Jordan Breen has a good A to Z article on Shooto, the longest running MMA organization in the world. If you thought UFC 1993 was oldschool, try imagining things back in 1986. The world was very different: Rocky had just defeated Ivan Drago and Michael Jackson hadn’t molested anyone yet to the best of our knowledge. The league (or sport, depending on how far up Shooto’s ass the person you’re talking to is) is still going strong now, serving as the lifeline for non-Tokyo talent:

There are typically three to five amateur Shooto events per month, all over Japan. A young fighter who aspires to become a pro Shootor must fight his way through the amateurs, winning regional tournaments and performing well at the annual All-Japan tournaments in order to become a professional. This process has shaped and groomed a tremendous amount of Japan’s top MMA talent for the last 20 years, producing a list of names too expansive to enumerate.

More importantly, the world of Shooto represents one of the only opportunities available to those outside of Tokyo who want to become mixed martial artists. Virtually all MMA in Japan is centered in Tokyo, and for athletes in northern Hokkaido or rural Tottori, chances to embark on a career in MMA are slim to nil.
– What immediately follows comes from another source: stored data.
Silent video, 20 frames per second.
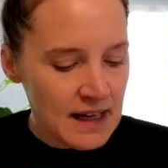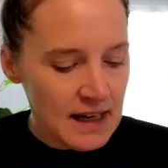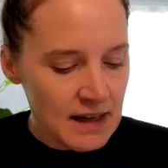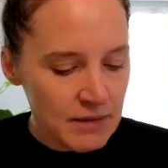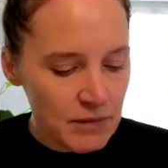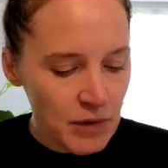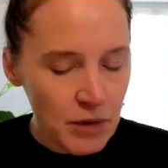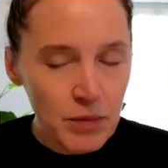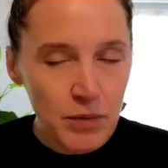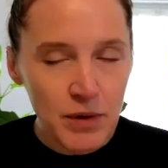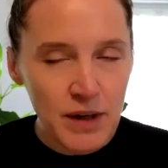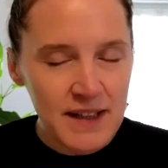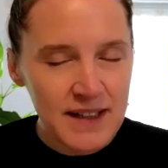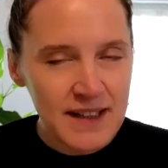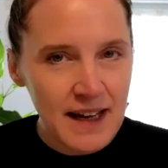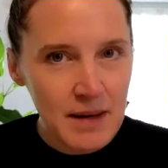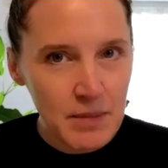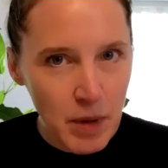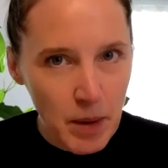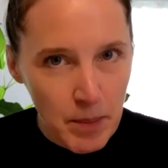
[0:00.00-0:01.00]
What would I
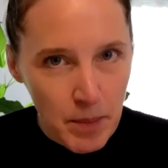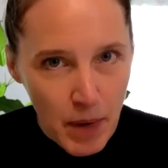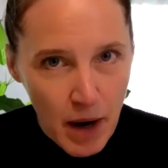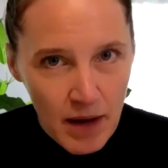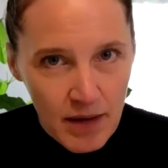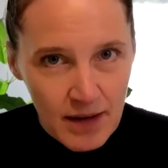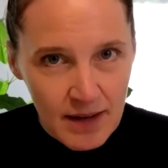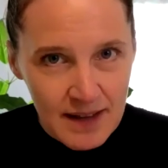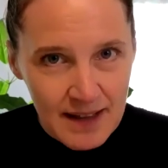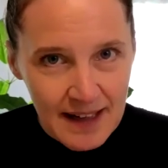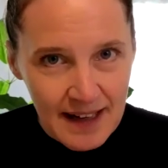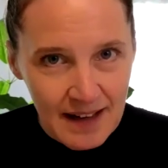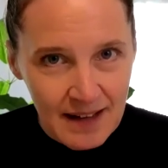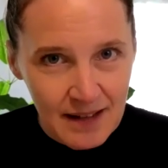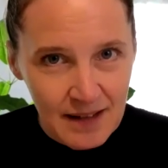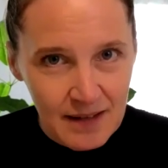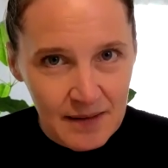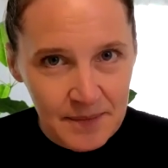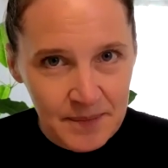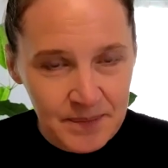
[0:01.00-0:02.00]
say in my mother
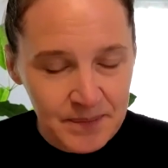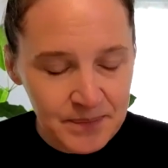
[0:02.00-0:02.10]
tongue?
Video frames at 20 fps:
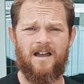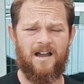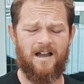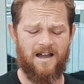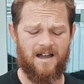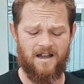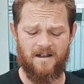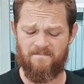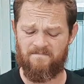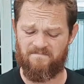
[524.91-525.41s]

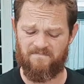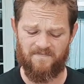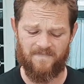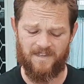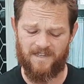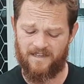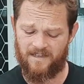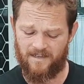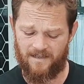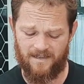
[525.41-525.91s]

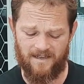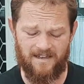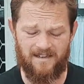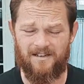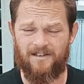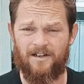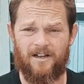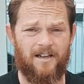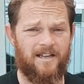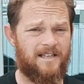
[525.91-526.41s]

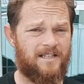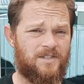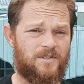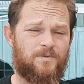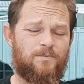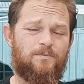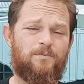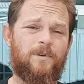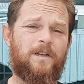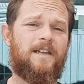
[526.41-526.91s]
You know,
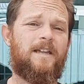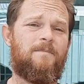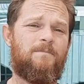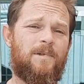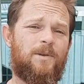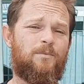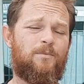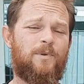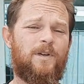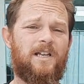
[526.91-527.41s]
it can
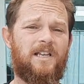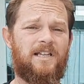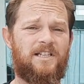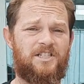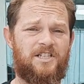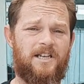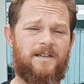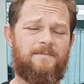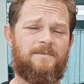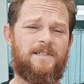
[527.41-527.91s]
be really
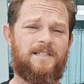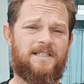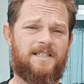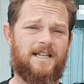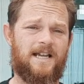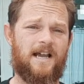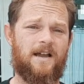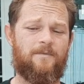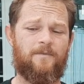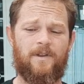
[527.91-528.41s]
cheap to
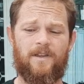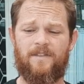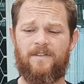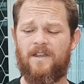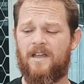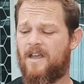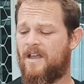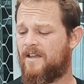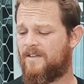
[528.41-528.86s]
start with.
Managing to watch Shooto events is still a giant pain in the ass so I don’t know how useful knowledge of the organization might be. But I figure as an MMA fan you should probably know more about them than just “Cool name, cooler dragon logo.” So if you agree, check out Breen’s article. And even if you don’t, at least go and skim it over. We need to do something about the fact that posts like this probably get 1/10th the reads as the latest gutter trash from Jake Rossen.